CN111105460A

CN111105460A - RGB-D camera pose estimation method for indoor scene three-dimensional reconstruction

Info

Publication number: CN111105460A
Application number: CN201911361680.9A
Authority: CN
Inventors: 李纯明; 方硕
Original assignee: University of Electronic Science and Technology of China
Current assignee: University of Electronic Science and Technology of China
Priority date: 2019-12-26
Filing date: 2019-12-26
Publication date: 2020-05-05
Anticipated expiration: 2039-12-26
Also published as: CN111105460B

Abstract

The invention provides an RGB-D camera pose estimation method for three-dimensional reconstruction of indoor scenes, which combines the camera pose and depth map joint optimization of local interframes with a camera pose estimation method for combining RGB-D feature matching, eliminates the influence of single-frame depth noise or cavities on feature matching and camera pose estimation after feature matching by using dense RGB-D alignment of the local interframes, and can also reduce redundant RGB-D information; by combining the feature extraction and matching of the RGB and the depth information, the camera pose estimation error caused by RGB repeated texture and weak texture can be reduced.
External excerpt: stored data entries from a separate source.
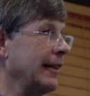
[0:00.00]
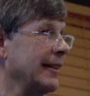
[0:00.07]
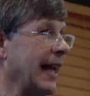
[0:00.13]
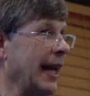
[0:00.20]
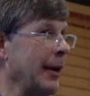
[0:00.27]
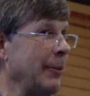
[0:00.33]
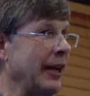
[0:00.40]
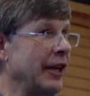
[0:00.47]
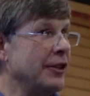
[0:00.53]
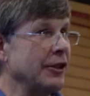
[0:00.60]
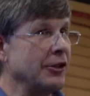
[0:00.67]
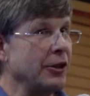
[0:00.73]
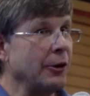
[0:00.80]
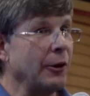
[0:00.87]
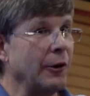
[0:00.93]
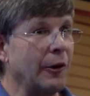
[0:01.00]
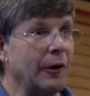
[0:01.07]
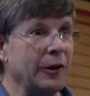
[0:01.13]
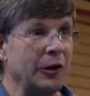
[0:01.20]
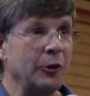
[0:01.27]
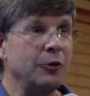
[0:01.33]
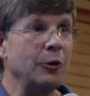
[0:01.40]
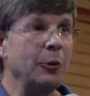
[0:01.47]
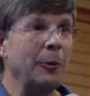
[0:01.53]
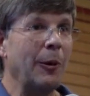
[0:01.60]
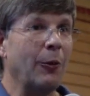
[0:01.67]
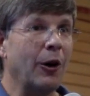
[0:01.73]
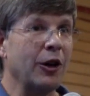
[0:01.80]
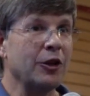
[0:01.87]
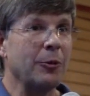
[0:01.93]
these animations. You can go on YouTube
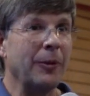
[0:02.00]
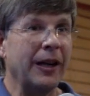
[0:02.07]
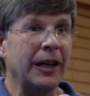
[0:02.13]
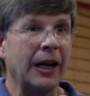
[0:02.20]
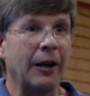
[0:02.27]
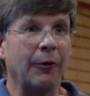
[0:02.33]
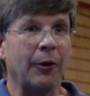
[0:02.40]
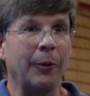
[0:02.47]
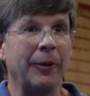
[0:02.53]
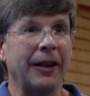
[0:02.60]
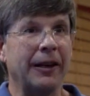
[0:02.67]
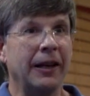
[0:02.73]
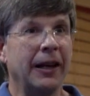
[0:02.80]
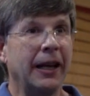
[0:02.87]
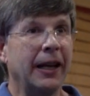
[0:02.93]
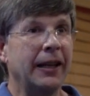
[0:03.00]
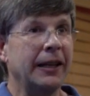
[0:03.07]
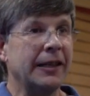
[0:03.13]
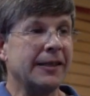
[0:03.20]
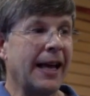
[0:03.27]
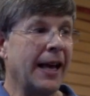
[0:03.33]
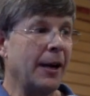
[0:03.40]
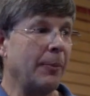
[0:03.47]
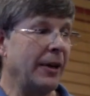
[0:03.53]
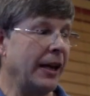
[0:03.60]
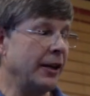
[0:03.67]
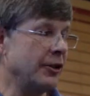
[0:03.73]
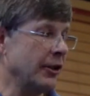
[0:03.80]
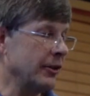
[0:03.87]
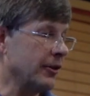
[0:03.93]
and watch many of them. And these
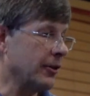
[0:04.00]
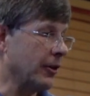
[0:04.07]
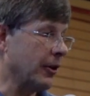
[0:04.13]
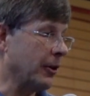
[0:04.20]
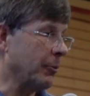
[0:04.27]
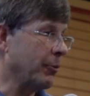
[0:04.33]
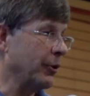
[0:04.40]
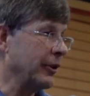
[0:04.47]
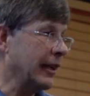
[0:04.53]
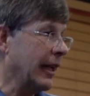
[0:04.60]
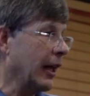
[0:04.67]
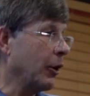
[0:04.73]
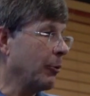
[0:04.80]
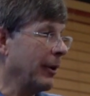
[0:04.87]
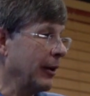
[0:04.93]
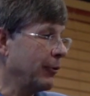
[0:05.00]
animations are put together byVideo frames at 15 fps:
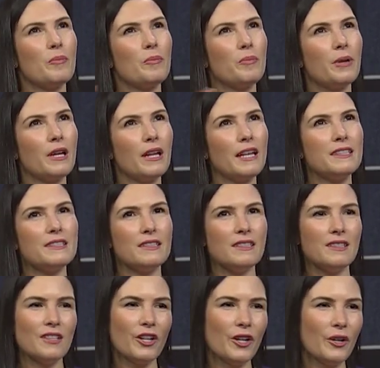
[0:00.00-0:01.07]
But I
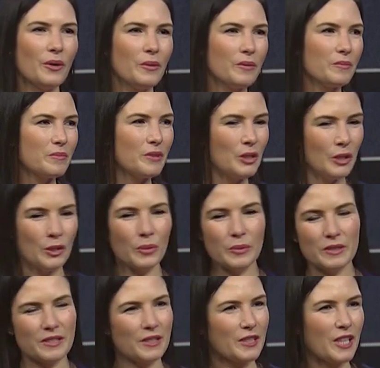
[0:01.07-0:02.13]
didn't know who
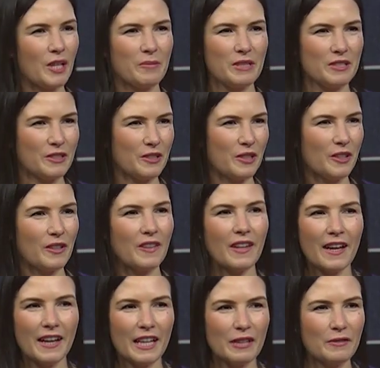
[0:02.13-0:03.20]
was going to come into her
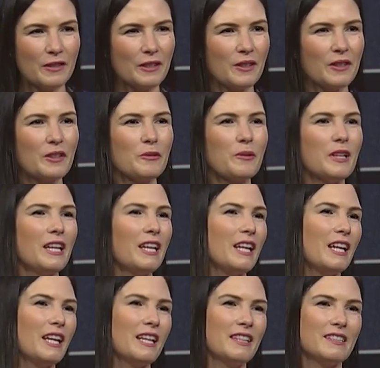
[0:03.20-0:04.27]
life along the
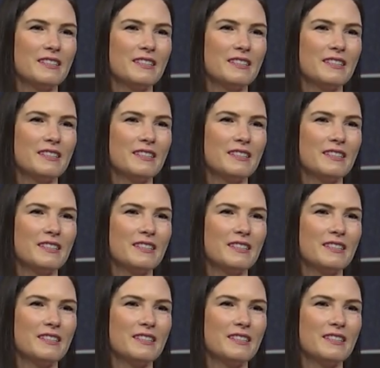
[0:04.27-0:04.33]
wayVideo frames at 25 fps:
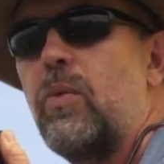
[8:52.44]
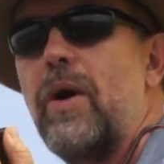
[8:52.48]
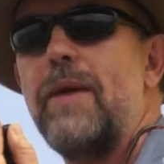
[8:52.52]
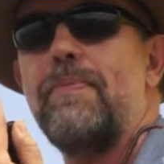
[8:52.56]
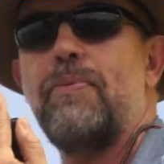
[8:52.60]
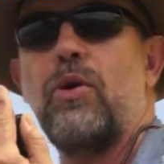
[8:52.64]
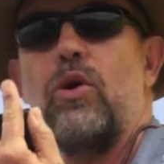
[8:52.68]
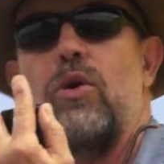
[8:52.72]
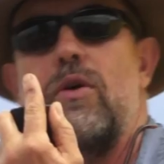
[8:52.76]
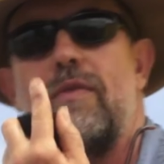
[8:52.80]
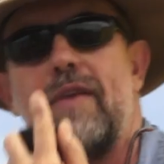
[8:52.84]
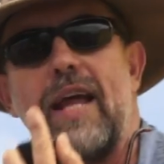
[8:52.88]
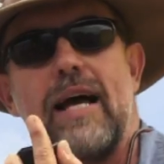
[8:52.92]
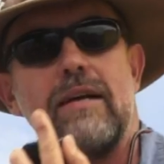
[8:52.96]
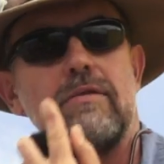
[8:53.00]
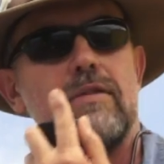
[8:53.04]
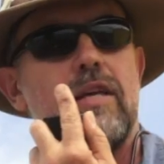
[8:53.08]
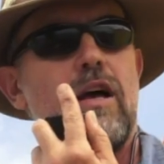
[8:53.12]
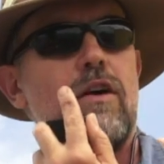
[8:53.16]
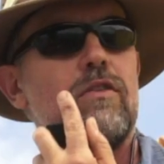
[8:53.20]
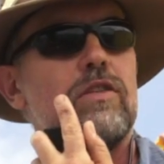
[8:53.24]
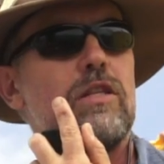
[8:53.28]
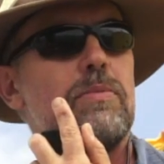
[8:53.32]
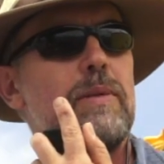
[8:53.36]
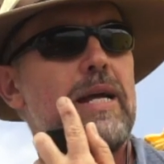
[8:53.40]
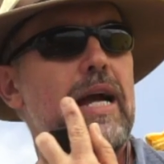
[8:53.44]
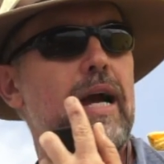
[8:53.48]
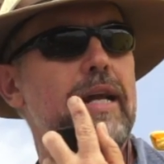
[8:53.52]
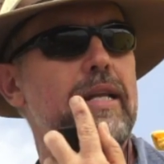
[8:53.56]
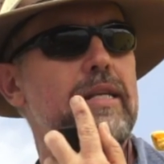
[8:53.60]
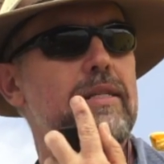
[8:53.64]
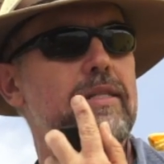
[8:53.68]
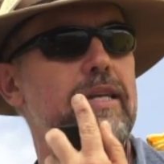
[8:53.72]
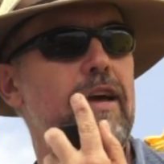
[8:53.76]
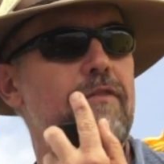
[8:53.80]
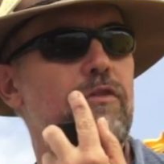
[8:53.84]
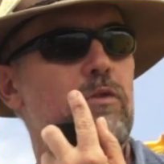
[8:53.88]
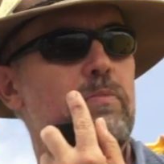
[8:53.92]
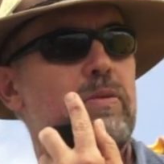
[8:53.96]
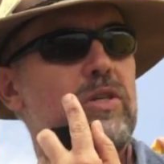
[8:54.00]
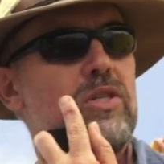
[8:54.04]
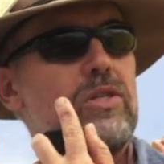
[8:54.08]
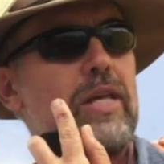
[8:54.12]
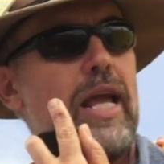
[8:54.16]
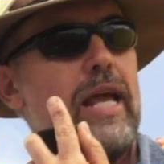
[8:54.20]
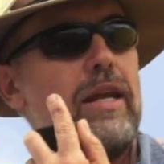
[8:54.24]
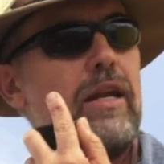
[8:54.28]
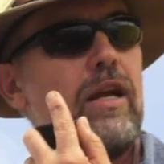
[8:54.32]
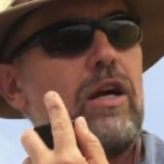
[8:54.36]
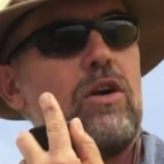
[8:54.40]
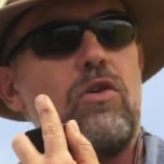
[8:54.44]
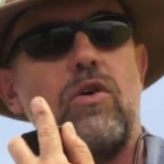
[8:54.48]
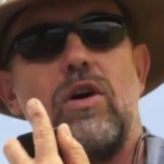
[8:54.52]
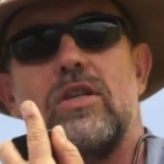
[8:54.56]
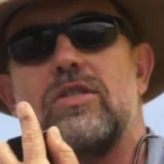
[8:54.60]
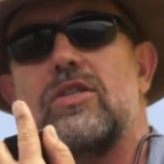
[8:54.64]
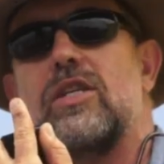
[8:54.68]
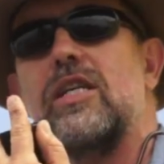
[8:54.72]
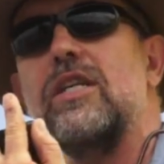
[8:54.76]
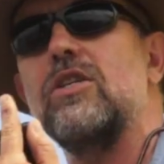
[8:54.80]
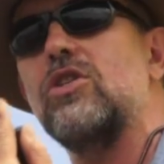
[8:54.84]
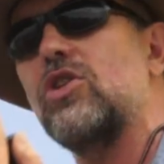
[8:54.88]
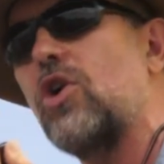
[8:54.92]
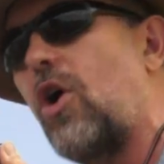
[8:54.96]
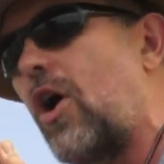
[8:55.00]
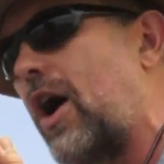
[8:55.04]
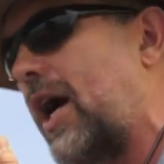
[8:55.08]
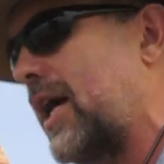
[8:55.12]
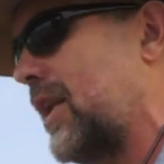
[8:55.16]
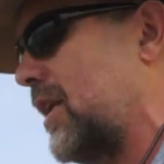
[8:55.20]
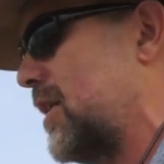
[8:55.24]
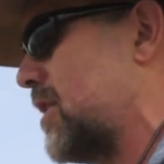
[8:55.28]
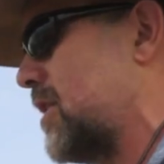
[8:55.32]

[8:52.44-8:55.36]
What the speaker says: We proved ourselves to be 87% across the entireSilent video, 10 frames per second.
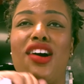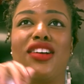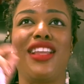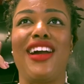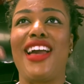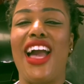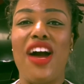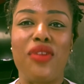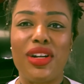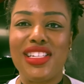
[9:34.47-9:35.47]
like, have
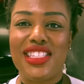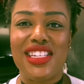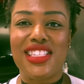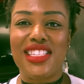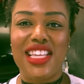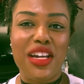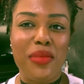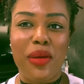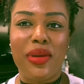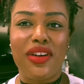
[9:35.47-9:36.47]
all these things to say
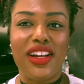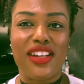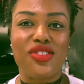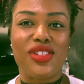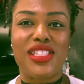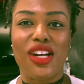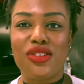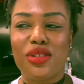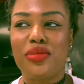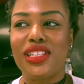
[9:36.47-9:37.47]
about bariatric
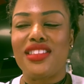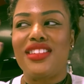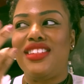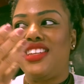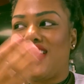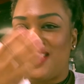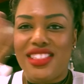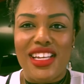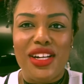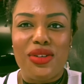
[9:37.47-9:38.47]
surgery, but yet and
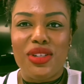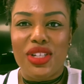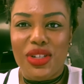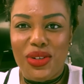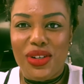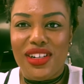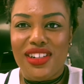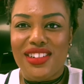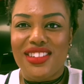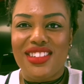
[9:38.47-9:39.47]
still
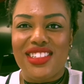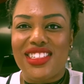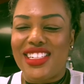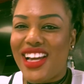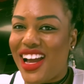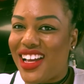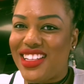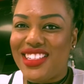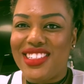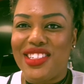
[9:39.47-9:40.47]
you're not
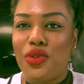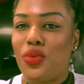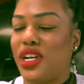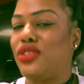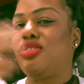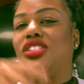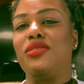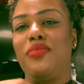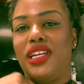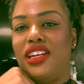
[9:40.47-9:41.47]
where you
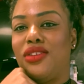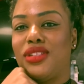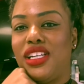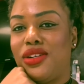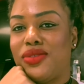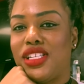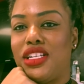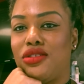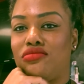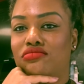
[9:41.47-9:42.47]
should be on the health
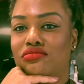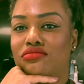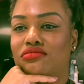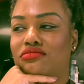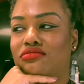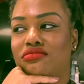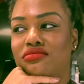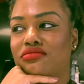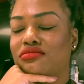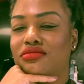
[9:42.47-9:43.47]
scale.
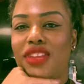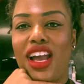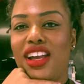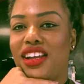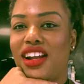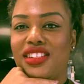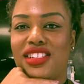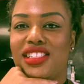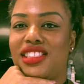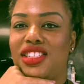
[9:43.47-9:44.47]
And I
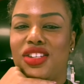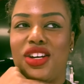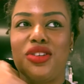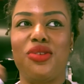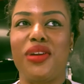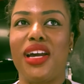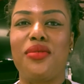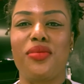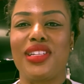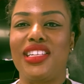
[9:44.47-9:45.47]
just, you know, you
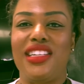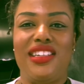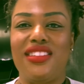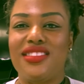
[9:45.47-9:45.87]
can't really,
The invention solves the problems of serious depth loss, repeated texture and structure, weak texture, severe illumination change, severe camera motion and the like caused by distance limitation or infrared interference.

Description

RGB-D camera pose estimation method for indoor scene three-dimensional reconstruction

Technical Field

The invention belongs to the technical field of positioning and tracking, and particularly relates to an RGB-D camera pose estimation method for three-dimensional reconstruction of an indoor scene.

Background

At present, with the rise of a plurality of consumption-level RGB-D camera products, a plurality of teams at home and abroad are dedicated to the research on a more robust, accurate, efficient and large-scale RGB-D camera three-dimensional reconstruction technology. And the camera pose estimation, namely the estimation of the inter-frame relative transformation matrix T (the rotation matrix R and the translational vector T), is the most important link in the three-dimensional reconstruction based on the RGB-D camera.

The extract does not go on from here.